The coffee was ready, and as she filled their mugs, her mind drifted back to the wardrobe challenge. Leather trousers were a safe bet. They were the colour of chocolate fudge cake – if she daren’t eat it, at least she could wear something that reminded her of it. That halter-neck top with copper sequins, maybe, plus the brown boots for tramping outside to watch the firework display.

‘What is it with you and New Year’s Eve?’ He couldn’t let it go. ‘I mean, it’s an occasion to celebrate. Turn of the year. A time of hope and expectation.’

She stifled a yawn. Mustn’t sour his mood with her scepticism. Come to think of it, perhaps that should be her New Year’s resolution. Whether she could keep it was a different matter.

Make an effort. ‘Yeah, you’re right.’

‘Tell you what, the forecast is dry for the afternoon.’

‘Mmmm.’ She had as much confidence in weather forecasters as in Astarte the Astrologer.

‘C’mon. Why don’t we go out for a walk before it gets dark?’

‘Up towards the Serpent Pool?’ His face lit up, reminding her why she fancied him.

‘Perfect.’

 

The sky was bruised. Livid patches of yellow, with deep purple streaks. Hannah stood on the back doorstep outside Undercrag, staring up to the heavens as Marc strode off. The colours reminded her of the cheeks of a victim of domestic violence.

That was one of the downsides of being a police officer.
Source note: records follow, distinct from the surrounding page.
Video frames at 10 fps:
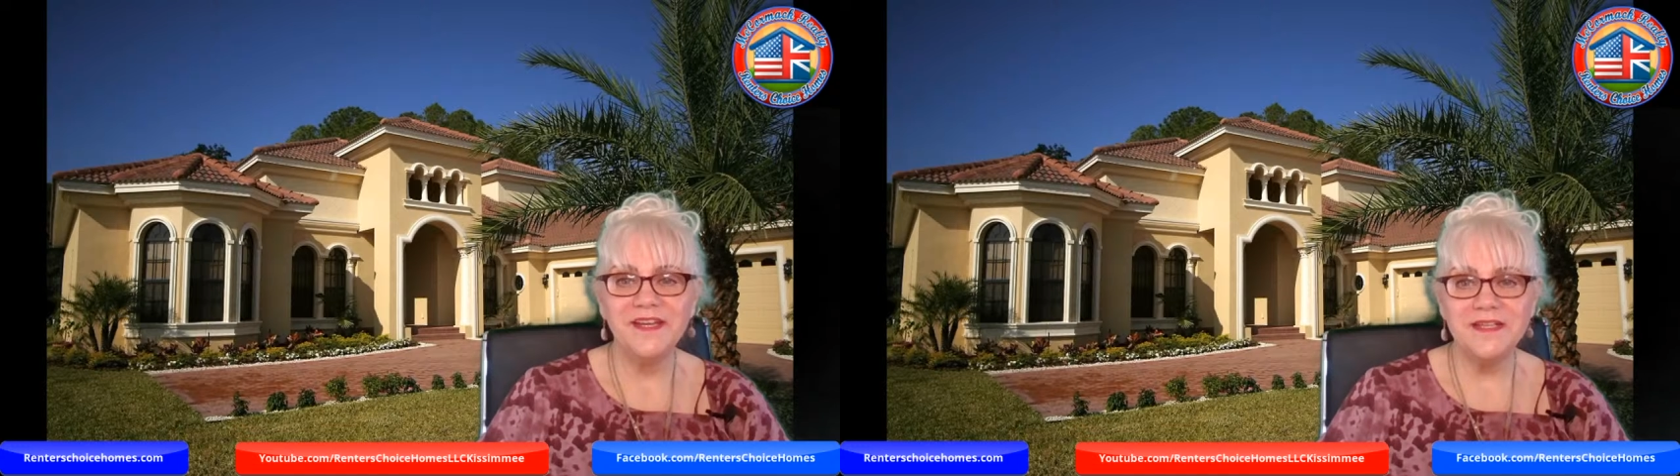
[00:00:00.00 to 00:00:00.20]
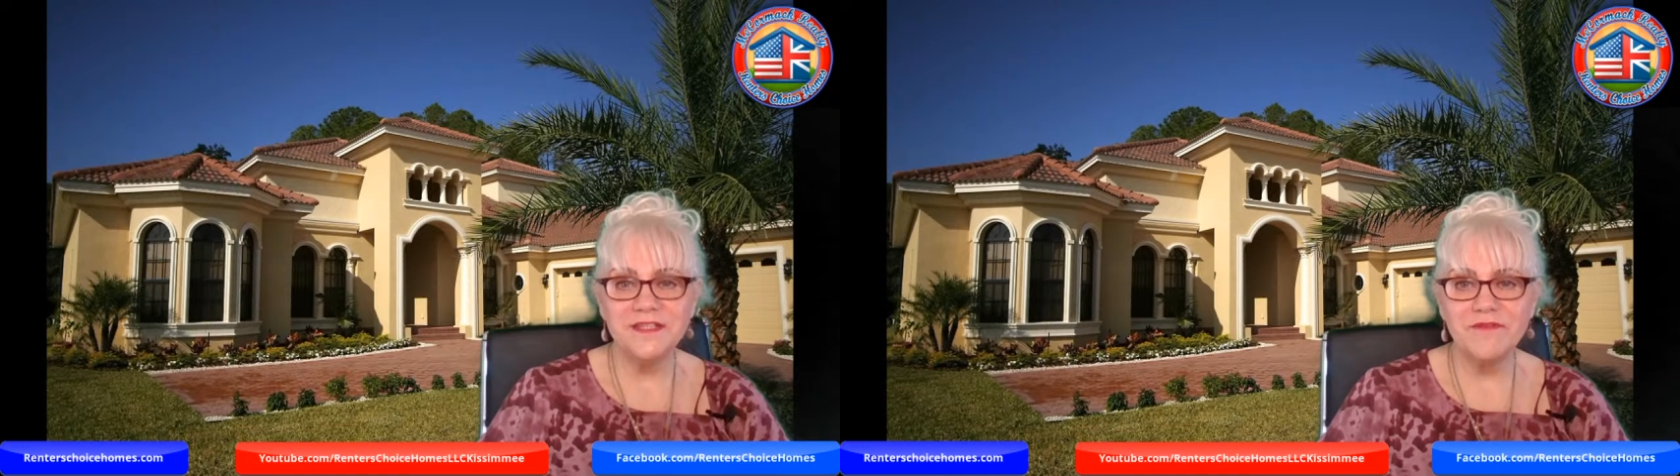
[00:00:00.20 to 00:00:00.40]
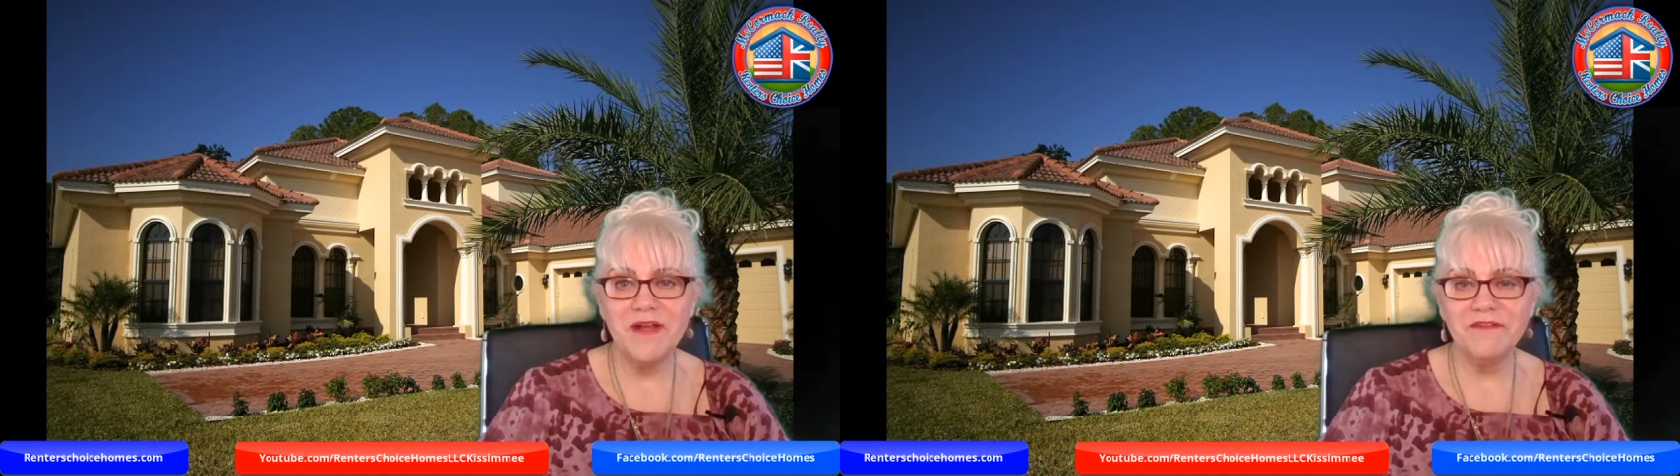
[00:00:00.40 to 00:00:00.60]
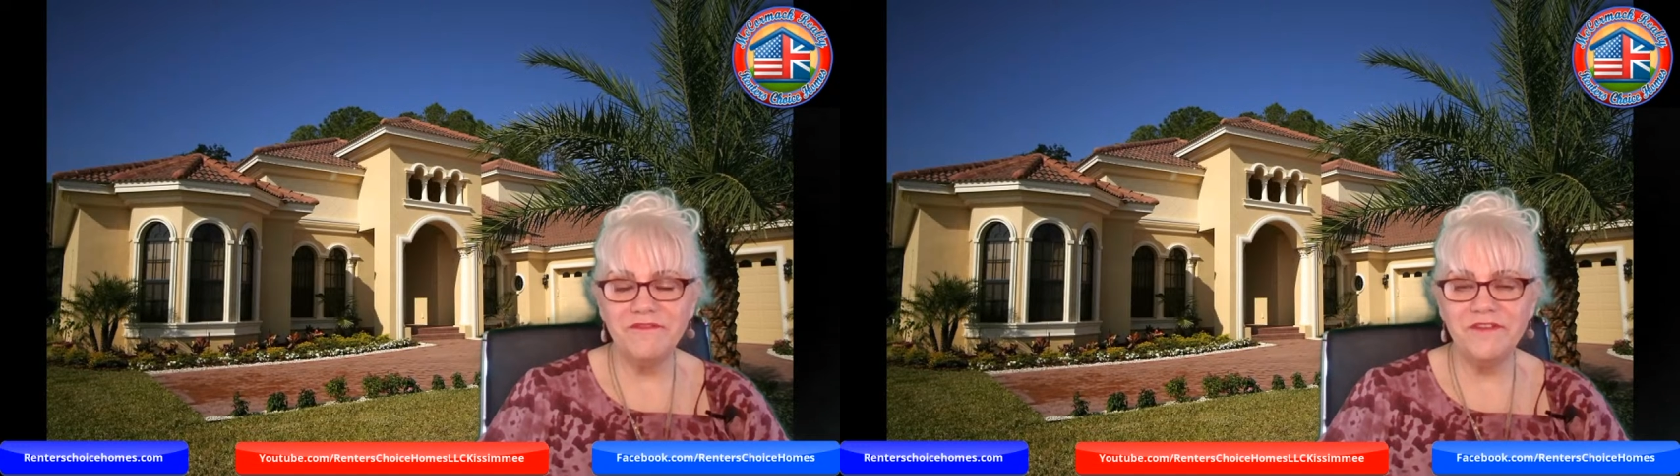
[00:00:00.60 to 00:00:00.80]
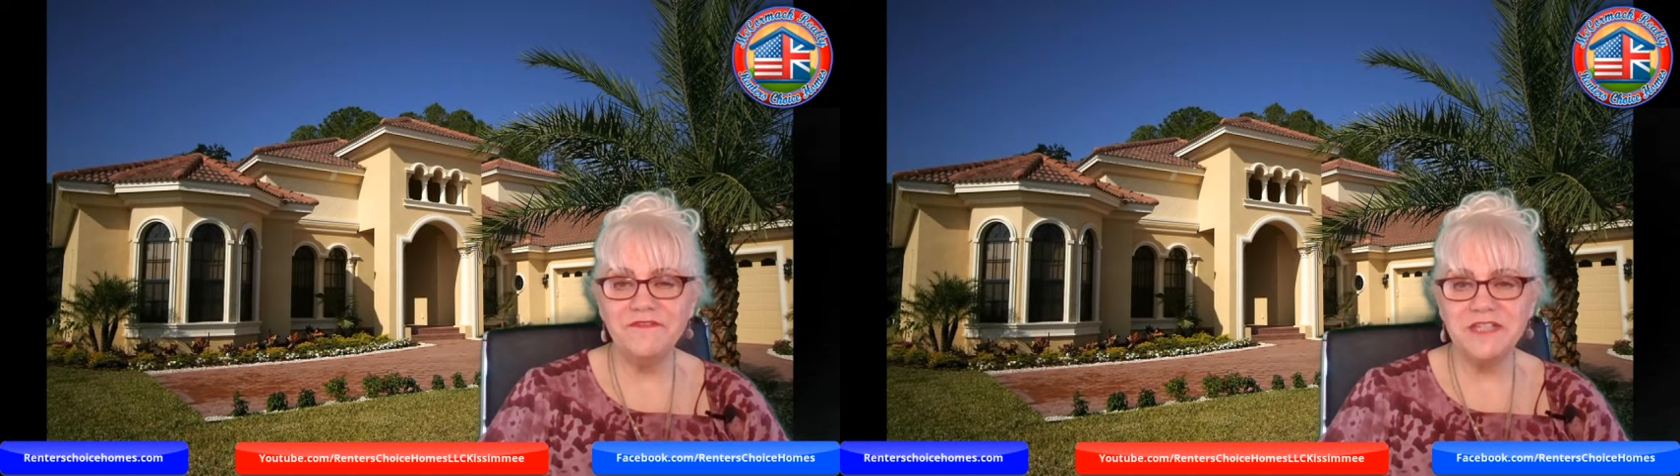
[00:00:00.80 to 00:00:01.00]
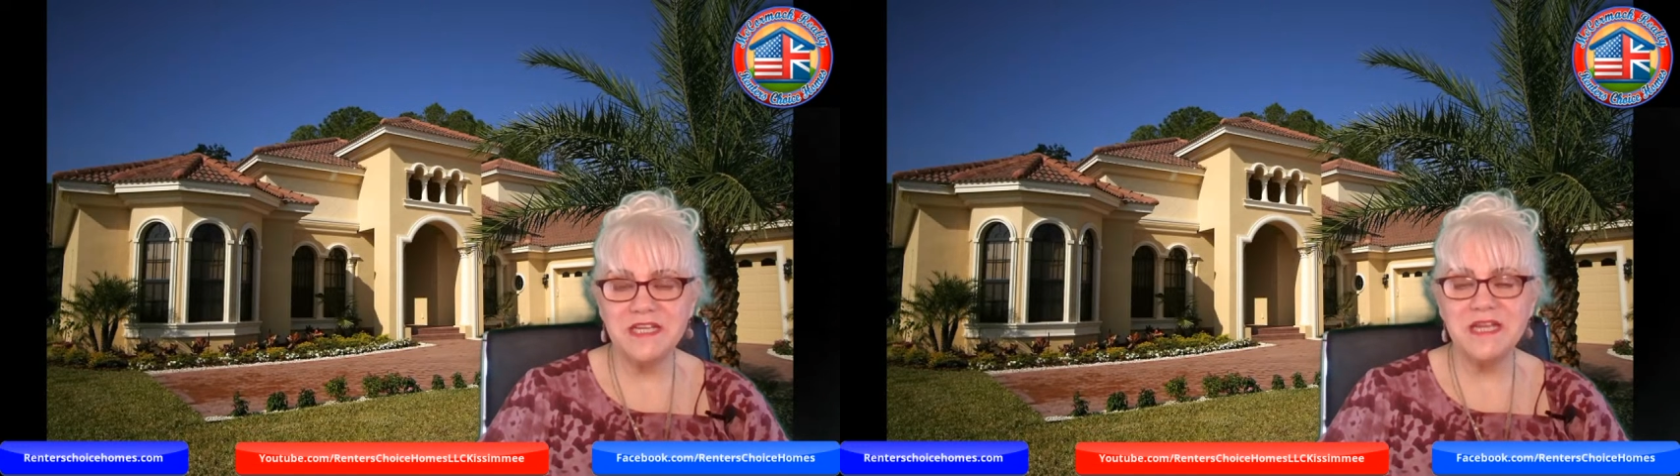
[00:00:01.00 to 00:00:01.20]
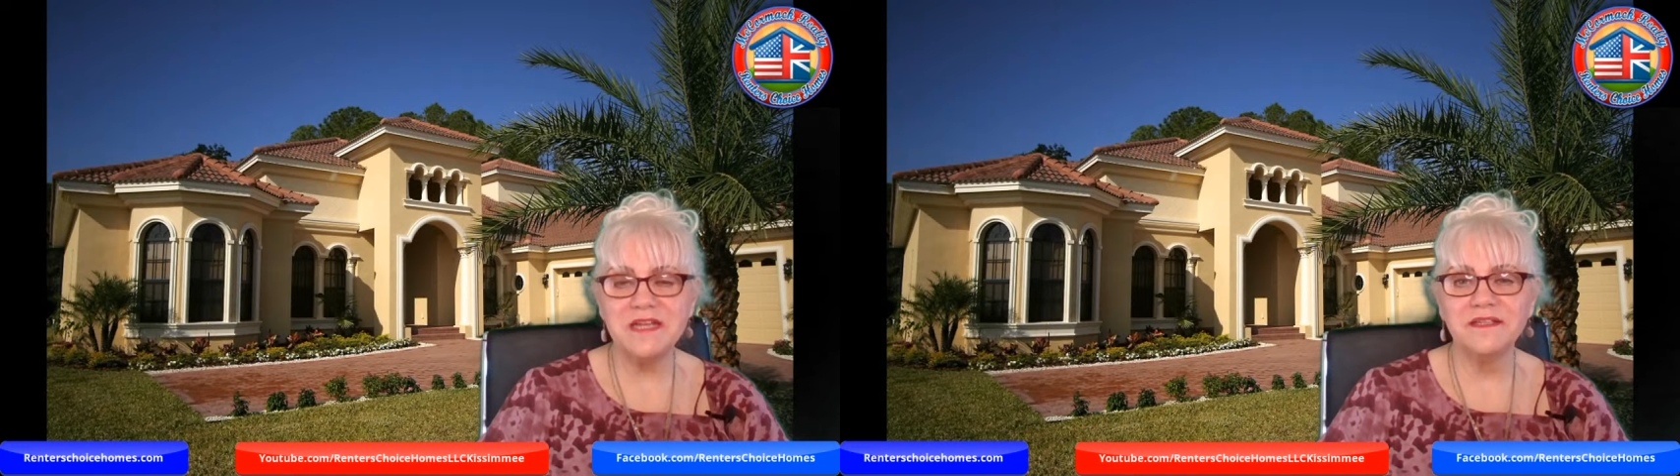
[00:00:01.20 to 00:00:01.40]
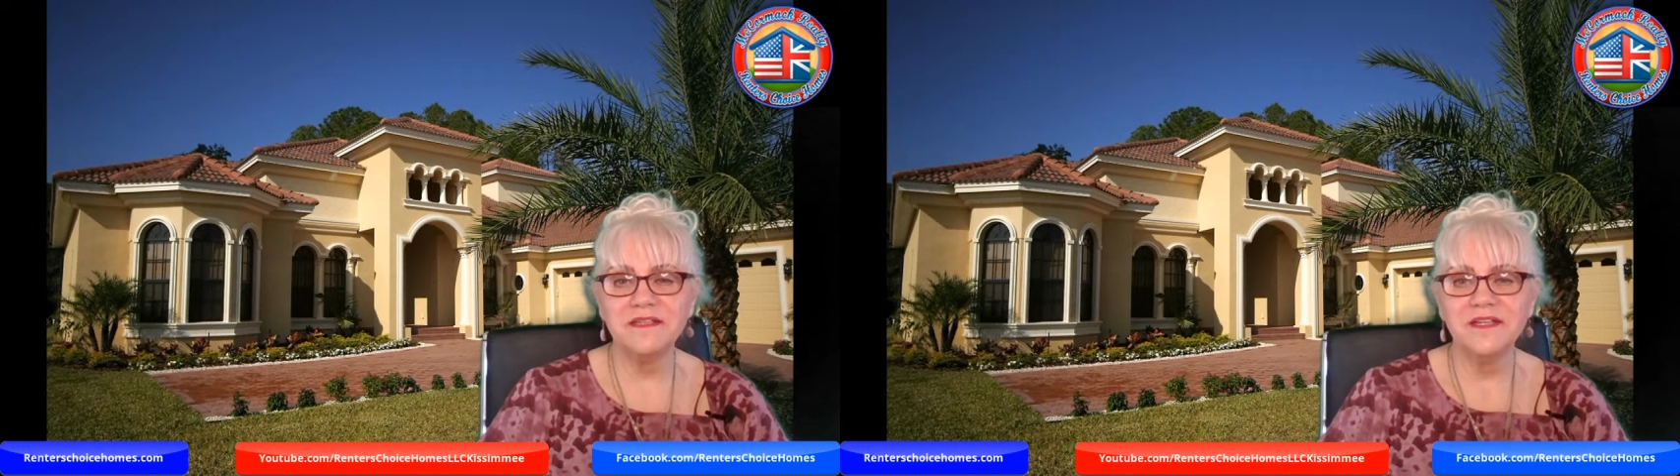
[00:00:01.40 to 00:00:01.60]
is around
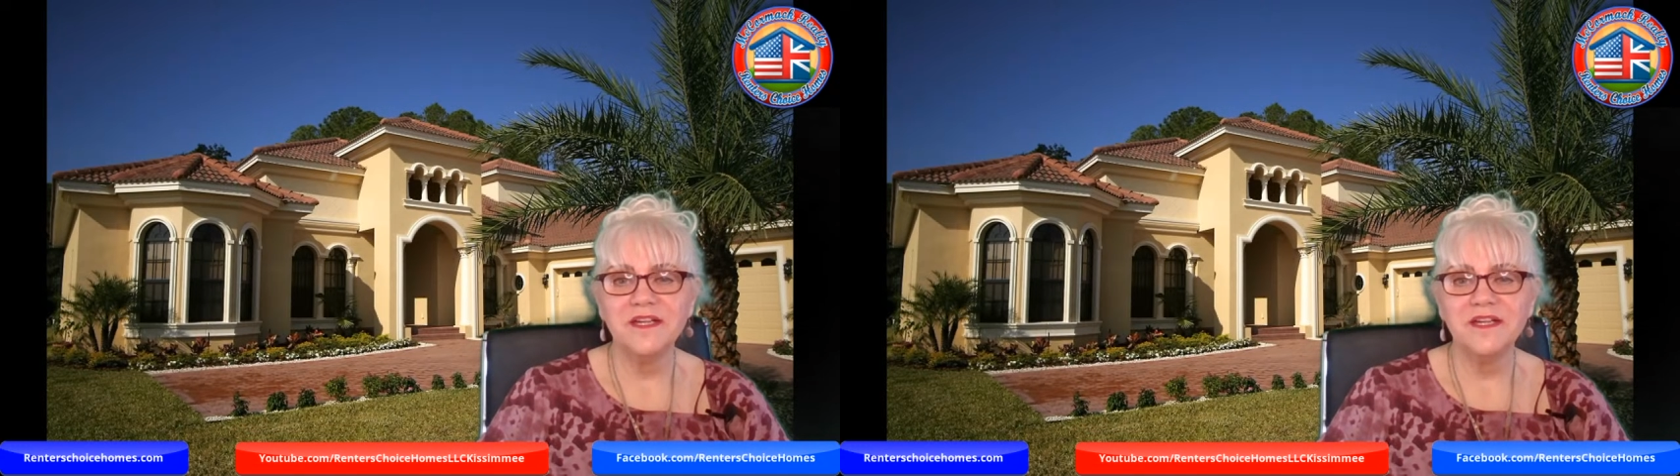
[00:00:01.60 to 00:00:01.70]
15.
There was no escaping the brutality that human beings meted out to each other. It was so easy for a deep pessimism to seep into your mind, staining your most innocent thoughts.

Marc turned and waved to her. It wouldn’t take long for good humour to segue into impatience. ‘Are you coming?’

‘Sorry,’ she mouthed. ‘I’ll catch you up.’

Undercrag was the last of five houses – two of them converted into holiday cottages – scattered along a long and winding single-track road called Lowbarrow Lane. Until the 1930s, the buildings had housed the wards, offices and laundry of a cottage hospital set in five acres of level grounds at the foot of the fell, ideal for recuperating invalids to take the air. After the war, someone had run a school here, and when that failed, the estate was split up and turned into private homes. Hannah and Marc lived barely two miles from Ambleside, but the village was invisible, and the stony turning space at the end of Lowbarrow Lane seemed like the back of beyond.

He waited for her by a cattle grid, keeping a wary eye on a woman coming in the other direction, accompanied by an exuberant Labrador; dogs always brought him out in a cold sweat. When she caught up, she took his gloved hand in hers. Further on, the lane became a muddy track that ran past a solitary farmhouse, a barn and a stone sheepfold. Past a superfluous sign which said
UNFIT FOR CARS
, the track forked at a bridge over the beck. After several rainstorms, the stream was in a hurry to get downhill and the water level was the highest she’d seen. A bridleway ran beside the bank, while the route over the bridge led to the lower reaches of the fell. The climb to the Serpent Pool wasn’t
strenuous – just as well after a surfeit of Gayle’s homemade mince pies.

The path wound up through gorse and a small copse of mountain ash, alder, silver birch, and wild cherries, past a ruined hut and a small stone cairn. It had been too mild for any chance of a white Christmas, except up on the tops, but all the rain had left the ground sleek and slippery. Their boots slithered through the mud and Hannah edged forward with a septuagenarian’s caution. On a damp day in the Lakes, even a short walk could be dangerous.